On 10 September Emile was drafted to a front line unit, the 7th Battalion, and sent to France. He joined them in the field in early October, during the Battle of the Somme. The Canadians suffered heavy casualties during the Somme Offensive and afterwards they moved north to the Vimy area. In 1917 they took part in the Battles of Vimy Ridge, Hill 70 and Passchendaele. A few days after the Battle of Passchendaele ended Emile was given two weeks leave. Over the winter of 1917-18 the Canadian Corps held a long stretch of the front line near Arras. They worked on strengthening their defences and carried out raids on the enemy lines.

In early May 1918 Emile reported sick and he was sent to a field ambulance then transferred to No. 7 Canadian General Hospital in Etaples. He had a fever and possible influenza. He recovered for a month in the hospital and five weeks at a convalescent depot in Trouville and was discharged to base duty on 12 July. That same day he was sentenced to a week of Field Punishment No. 2 for ‘being in possession of goods purchased in a Canteen with intent to dispose of same to civilians.’ He rejoined the 7th Battalion in early September for the final two months of the war. He was attached to the Traffic Control Corps for six weeks starting on 1 October. He rejoined his unit a few days after the Armistice and at the end of December he had two weeks leave.

Emile was admitted to a casualty clearing station on 23 January 1919 then moved to No. 7 General Hospital in Wimereux and from there to No. 14 Stationary Hospital in Boulogne. He had contracted herpes and in mid-February he was evacuated to England on the hospital ship Jan Breydel. He received treatment at the Red Cross Hospital in Bexhill and the Canadian Special Hospital in Etchinghill. Emile was discharged to duty on 5 March and on his way home two months later. He embarked from Glasgow on 2 May on the SS Cassandra and arrived in Quebec about ten days later. He was discharged on demobilization on 15 May in Port Arthur. His brother Antoine Napoleon Lauzon had enlisted in May 1916. He was wounded in the last weeks of the war and spent a year recovering in hospitals.
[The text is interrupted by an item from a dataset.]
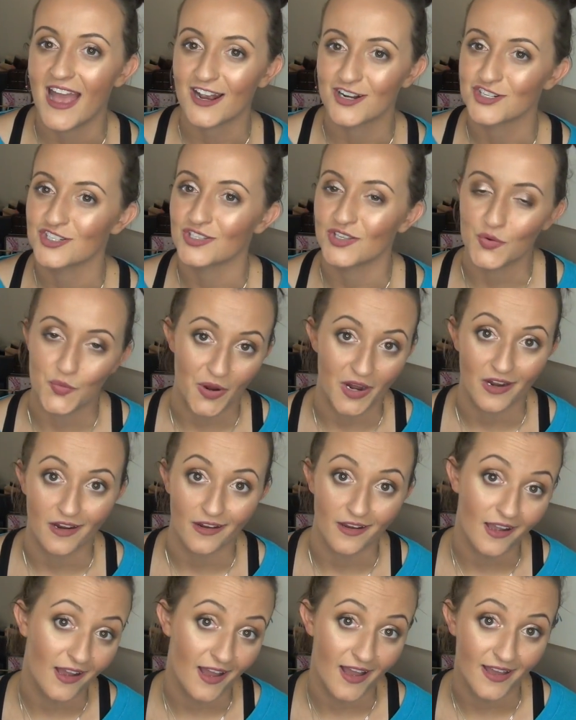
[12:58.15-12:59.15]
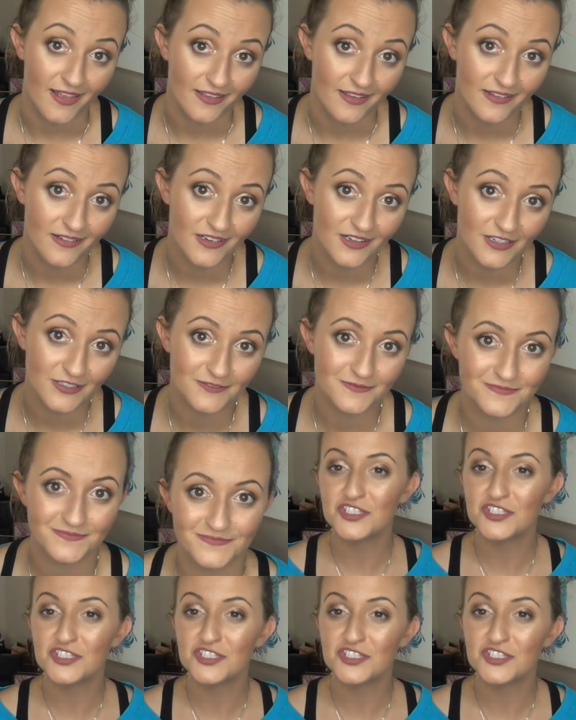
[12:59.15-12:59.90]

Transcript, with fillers: actually wearing a highlighter.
Emile was living at home on the family farm when the 1921 census was taken. In May 1925 his future wife, Myrtle Carolyn Skaalrud, immigrated to Canada from the U.S. Myrtle was the daughter of Oscar and Clara Skaalrud. She was born in McIntosh, Polk County, Minnesota on 24 November 1905 and she was the oldest of twelve children. Her family settled in Clair, Saskatchewan, northeast of Regina, and took up farming.

After Emile and Myrtle were married they farmed in the Pinewood area and they had one son, Gerald. Emile was still farming when the federal voters lists were compiled in the spring of 1963. He passed away at the Red Cross Hospital in Rainy River on 27 June 1965, at age 67. In her later years Myrtle lived at the Rainy River Long Term Care Facility. She died in the Rainy River Hospital on 23 August 2011, at age 105.